BOARDS & BUREAUS
In Brooklyn, Manhattan and Binghamton, N. Y. last week the Government quietly collared ten people who, it charged, had set out to plaster the country with $2,000,000 worth of spurious $5 bills. According to the Government, as side lines the counterfeit ring had issued a number of fake baseball lottery tickets, had bilked Endicott Johnson Corp. (shoes) out of $50,000 by circulating through its Binghamton plant thousands of forged piecework claim tickets. While squads of CCC boys were set to work digging up several acres of land near Riverhead, L. I., where the ring was supposed to have buried $45,000 of "the queer" along with its engraving plates, the identity of the curiously assorted prisoners was made known.
One was the editor of a Polish-language newspaper, accused of collaborating with an Endicott Johnson foreman. Another was a Scranton, Pa. church organist, behind whose organ $1,250 of the bogus bills were discovered. Another was Robert Reidt Jr., son of a Long Island tea shop proprietor who frightened his neighbors in 1925 by proclaiming the end of the world was at hand.
The names and faces of the U. S. Secret Service operatives, and the methods with which they had worked on the case quietly and tenaciously as muskrats for seven weeks, remained, as always, a deep Government secret. Just as unostentatiously, anonymous Secret Service men in Cleveland last week uncovered three more suspect counterfeiters whom they charged with passing $100,000 in forged bills through the East and Midwest.

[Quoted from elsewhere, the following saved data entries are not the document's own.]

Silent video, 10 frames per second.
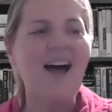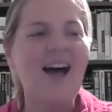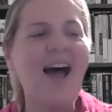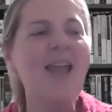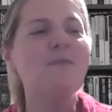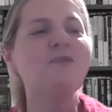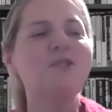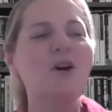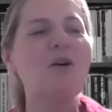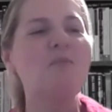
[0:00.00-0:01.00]
I am
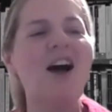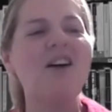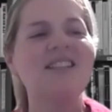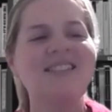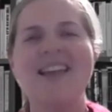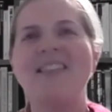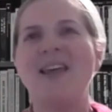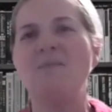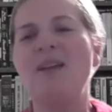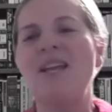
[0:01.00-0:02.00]
so proud to say that
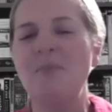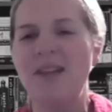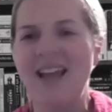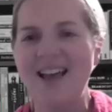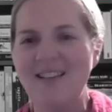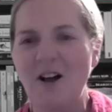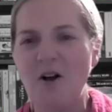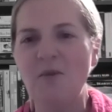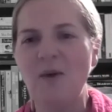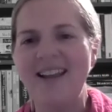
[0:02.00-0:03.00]
in PPS
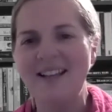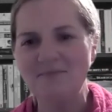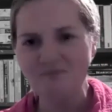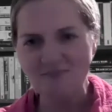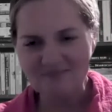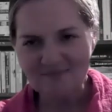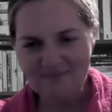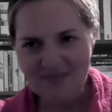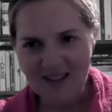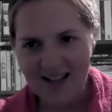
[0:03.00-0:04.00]
already,
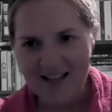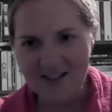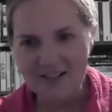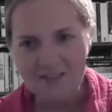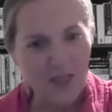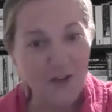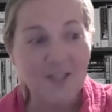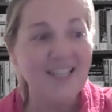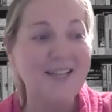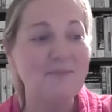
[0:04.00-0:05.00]
in
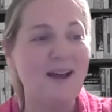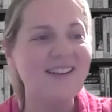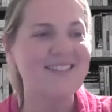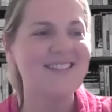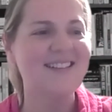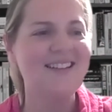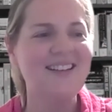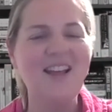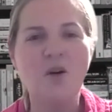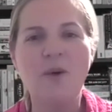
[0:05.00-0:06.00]
13 months,
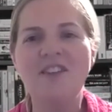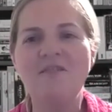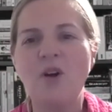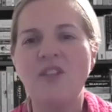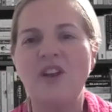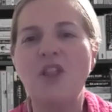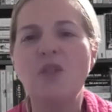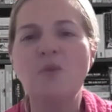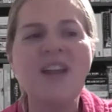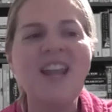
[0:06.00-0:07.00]
we have more than
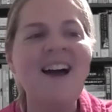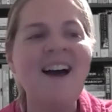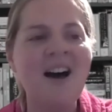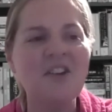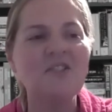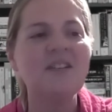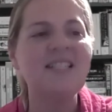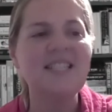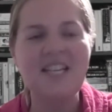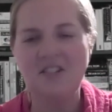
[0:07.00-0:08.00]
300
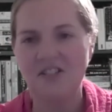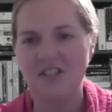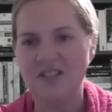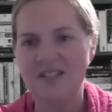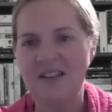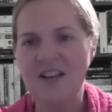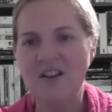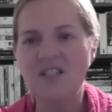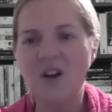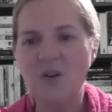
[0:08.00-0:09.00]
teachers,
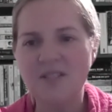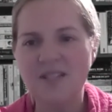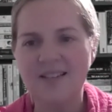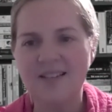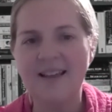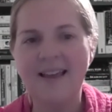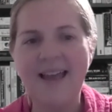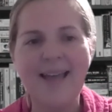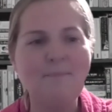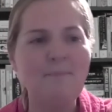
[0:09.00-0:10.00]
TOSAs,
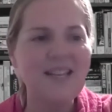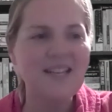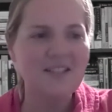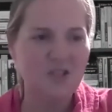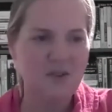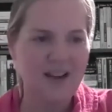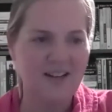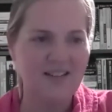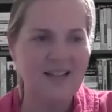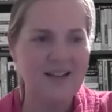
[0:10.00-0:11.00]

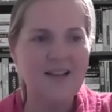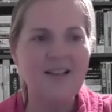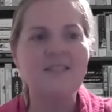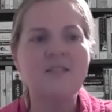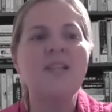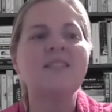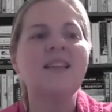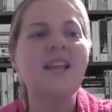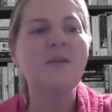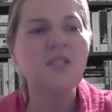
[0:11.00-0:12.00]
administrators, speech
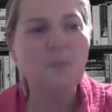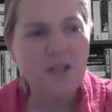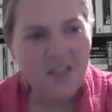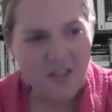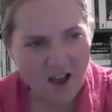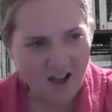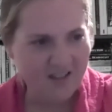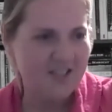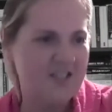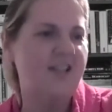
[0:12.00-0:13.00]
language
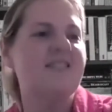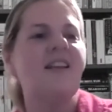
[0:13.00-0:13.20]
pathologists,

Secret Service. Best known undercover arm of the Government is the Department of Justice's Division of Investigation, directed by J. Edgar Hoover, whom one is supposed to telephone in case anyone in the family is kidnapped. The Department of Labor has sleuths who track down immigration irregularities, turn up alien wrongdoers. Famed for their relentlessness are the Post Office Department inspectors, prepared to spend a day or a lifetime bringing to justice mail robbers, perpetrators of postal frauds. The Treasury has a bureau of customs to prevent smuggling, a bureau of narcotics to combat dope peddlers. Its income tax intelligence unit ferrets out tax evaders. There are special agents in the Department of Agriculture to investigate violations of the Pure Food & Drugs Act, in the State Department to trace passport frauds, in the Interior Department to detect crimes committed on Indian reservations, in the Interstate Commerce Commission to nab freight rate rebaters and in the Federal Trade Commission to prevent unfair trade practices.
But of all these forces, none is properly entitled to the specific name "U. S. Secret Service." That designation is officially reserved for the investigating corps of the Secretary of the Treasury. The U. S. Secret Service has two main duties: suppressing counterfeiting and the well-known one of protecting the President & family and the "person of the person elected to be President of the United States" (President-elect) and his family.